In brief: Recently I wrote about the "pen architecture" in the Old Town of Kaunas. It is a way to drive out the goldsmith without the right to return, forcing him to move to Dainava or Šilainiai district and in doing so to lose the largest part of value of the city created over centuries. Therefore, I greatly rejoiced after reading that the building of the old horse post station should be turned into offices and that the Communications' Museum operating there will seize to exist. I have nothing against the museum, but experiencing the phenomenon, when the historical parts of the city are turned into "skansens" for eating and drinking, the 15 programmers working in that building will appear to be true goldsmiths.

According to one of the most famous researchers of urban economics Jane Jacobs, the only nations that were able to lay the foundation for civilization, as well as for the urban structure, were those who had the ability to successfully feed their people. Consequently, and not surprisingly, the first traces of civilizations known to us were found almost in the same latitude on both sides of the equator, in those places, where natural structure allowed to grow enough food. To paraphrase the author, we can even extend this postulate to our current consumerist economic system and to slightly cynically declare that the cornerstone of civilization was not as much food as its surplus. This is an economic theory.
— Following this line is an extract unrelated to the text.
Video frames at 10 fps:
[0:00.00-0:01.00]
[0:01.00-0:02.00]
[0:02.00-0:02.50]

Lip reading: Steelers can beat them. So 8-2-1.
On the other hand, the famous British archaeologist Ian Hodder derives the origin of urban culture from the ritual and claims that Çatalhöyük, which is considered to be the first city, not only came to be because of the need for collective ritual experience, but also became settled, in this case became an urban formation much before the population learned how to engage in agriculture and stock-breeding.

Thus I agree with the ideas of Protestantism, when the worship of God comes through the banal domestic economic action. In Kant's words, practical mind, especially since some form of activity is encoded in the genes of every living organism, let alone human, who has expressed powers of environmental management and change. In this case the goldsmith or bone carver has to be preserved as creating phenomenon, as a sign and an indicator of the fact that we really do have enough food. And really, it is very hard to discuss what defines a goldsmith in the 21st century Lithuania. This question can be answered in different ways, but I know for sure that it is impossible to preserve the goldsmith of Kernavė by echoing the fourteenth century modus operandi or, in other words, by museumification or visualizing the non-existing traditions. It is especially bad when museumification or monumentalization flourishes in the hearts of the cities, their Old Towns, replacing the actual activity.